O diretor médico da Universidade de Pernambuco (UPE) lembrou que apenas 6 das 27 unidades federativas disponibilizam informação pública sobre o aborto no país. sites das secretarias de saúde. E pode levar, em média, dois a três meses para uma mulher grávida encontrar um programa que a acomode. Além disso, reforçou que as principais vítimas deste cenário são as mulheres jovens, pobres e negras.
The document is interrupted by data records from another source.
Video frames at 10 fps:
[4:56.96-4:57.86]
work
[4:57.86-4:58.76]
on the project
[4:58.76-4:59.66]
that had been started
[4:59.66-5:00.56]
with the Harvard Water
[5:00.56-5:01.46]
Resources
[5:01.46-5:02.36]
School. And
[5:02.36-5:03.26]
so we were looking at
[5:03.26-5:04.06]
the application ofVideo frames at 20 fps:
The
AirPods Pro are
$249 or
Olímpio Moraes defendeu que os obstetras precisam cumprir o que diz a legislação, principalmente porque sua formação profissional já inclui aprendizados relacionados ao aborto legal.
“A objeção de consciência é um direito, mas quando você é recrutado. Os médicos do SUS não estão lá para defender crenças. Nosso chefe é o Estado brasileiro. Para todos os obstetras que vão realizar obstetrícia, já existem EPAs [competências de determinada prática médica]. Existem 21 habilidades que um médico deve aprender para se tornar obstetra. E lidar com casos de violência contra a mulher e aborto está entre eles. Ele será treinado para isso. Ele não pode dizer que tem uma objeção de consciência. Se ele tiver isso, ele vai fazer dermatologia. Quem paga é o SUS. Estamos trabalhando para que não exista essa desculpa, o que não é aceitável”, afirmou Olímpio.